Not sure your operational definition for hybrid cloud is e.g.
1) a company's users access to both private cloud and public clouds at the same time e.g. private cloud IaaS for project campaigns / apps development & using public cloud SaaS Gmail for email etc., or
2) using a private cloud as cloud service broker / platform to connect to external clouds to ingest their services e.g. AWS, Rackspace, Azure etc. Another words, your users can access other external public / private cloud services via your private cloud.
Based on your description, more like the latter definition (i.e. no. 2) in which you don't need a hybrid cloud because your private cloud already have the external cloud connectors that you can connect to other external cloud services.
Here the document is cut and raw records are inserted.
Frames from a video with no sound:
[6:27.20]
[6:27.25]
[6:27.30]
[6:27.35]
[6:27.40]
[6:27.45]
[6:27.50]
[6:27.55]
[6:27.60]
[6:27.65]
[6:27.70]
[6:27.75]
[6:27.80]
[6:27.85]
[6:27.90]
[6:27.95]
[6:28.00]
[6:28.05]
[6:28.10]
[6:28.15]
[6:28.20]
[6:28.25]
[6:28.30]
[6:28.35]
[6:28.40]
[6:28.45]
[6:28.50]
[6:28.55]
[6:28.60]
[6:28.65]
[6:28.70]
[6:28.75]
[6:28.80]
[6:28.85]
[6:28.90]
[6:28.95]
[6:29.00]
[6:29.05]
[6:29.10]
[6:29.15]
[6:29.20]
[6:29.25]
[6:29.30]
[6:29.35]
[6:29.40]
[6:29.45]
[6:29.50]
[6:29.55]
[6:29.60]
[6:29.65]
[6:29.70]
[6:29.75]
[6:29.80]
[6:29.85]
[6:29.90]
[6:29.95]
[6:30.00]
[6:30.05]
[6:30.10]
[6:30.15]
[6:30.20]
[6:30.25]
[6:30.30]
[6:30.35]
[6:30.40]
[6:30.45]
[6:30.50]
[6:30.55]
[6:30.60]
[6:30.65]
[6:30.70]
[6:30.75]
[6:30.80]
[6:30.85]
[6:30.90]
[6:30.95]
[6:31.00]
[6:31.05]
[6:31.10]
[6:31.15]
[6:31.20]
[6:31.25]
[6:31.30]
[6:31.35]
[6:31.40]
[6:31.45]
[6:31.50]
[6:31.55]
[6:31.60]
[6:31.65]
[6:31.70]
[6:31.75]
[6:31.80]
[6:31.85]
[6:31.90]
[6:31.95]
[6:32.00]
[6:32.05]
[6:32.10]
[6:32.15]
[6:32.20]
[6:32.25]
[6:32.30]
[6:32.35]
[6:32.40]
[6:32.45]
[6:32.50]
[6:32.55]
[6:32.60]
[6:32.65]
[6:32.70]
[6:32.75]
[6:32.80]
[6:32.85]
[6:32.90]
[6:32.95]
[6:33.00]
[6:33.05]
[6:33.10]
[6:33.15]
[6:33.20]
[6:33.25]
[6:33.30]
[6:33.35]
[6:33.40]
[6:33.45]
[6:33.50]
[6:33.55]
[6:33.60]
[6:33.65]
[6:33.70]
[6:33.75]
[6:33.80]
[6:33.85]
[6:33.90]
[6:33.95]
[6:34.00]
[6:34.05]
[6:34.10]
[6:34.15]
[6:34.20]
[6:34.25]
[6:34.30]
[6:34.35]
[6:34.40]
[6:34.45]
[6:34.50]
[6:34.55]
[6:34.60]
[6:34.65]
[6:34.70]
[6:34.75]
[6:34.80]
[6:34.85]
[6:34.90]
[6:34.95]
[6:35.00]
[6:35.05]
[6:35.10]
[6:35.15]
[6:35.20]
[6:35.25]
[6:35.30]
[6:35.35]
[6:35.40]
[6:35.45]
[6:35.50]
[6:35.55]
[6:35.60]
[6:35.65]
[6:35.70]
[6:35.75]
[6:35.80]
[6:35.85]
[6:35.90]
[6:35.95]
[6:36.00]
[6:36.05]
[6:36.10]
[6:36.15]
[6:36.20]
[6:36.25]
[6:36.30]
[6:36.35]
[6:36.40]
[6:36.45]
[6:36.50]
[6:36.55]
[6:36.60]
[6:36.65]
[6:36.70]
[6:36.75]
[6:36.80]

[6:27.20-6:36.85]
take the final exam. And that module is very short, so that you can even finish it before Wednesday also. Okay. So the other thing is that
However, you need to ensure adequate labor efforts to integrate different cloud service offerings subscribed (e.g. AWS, Azure etc) with your private cloud, AD / LDAP integration for authentication, DHCP services for IP address assignment, obtain access credentials for those cloud services, setting up needed FW, LB, DMZ & VLANs etc.
If your definition is the former (i.e. no. 1), think may not be relevant in this case because the company users can access various private / public clouds that they want to subscribe. However, this may not be a good sign - because each Line of Business (LOB) tries to setup their own clouds & end up creating cloud sprawls. I encountered such customers in which ending up to perform clouds "consolidation". All the best.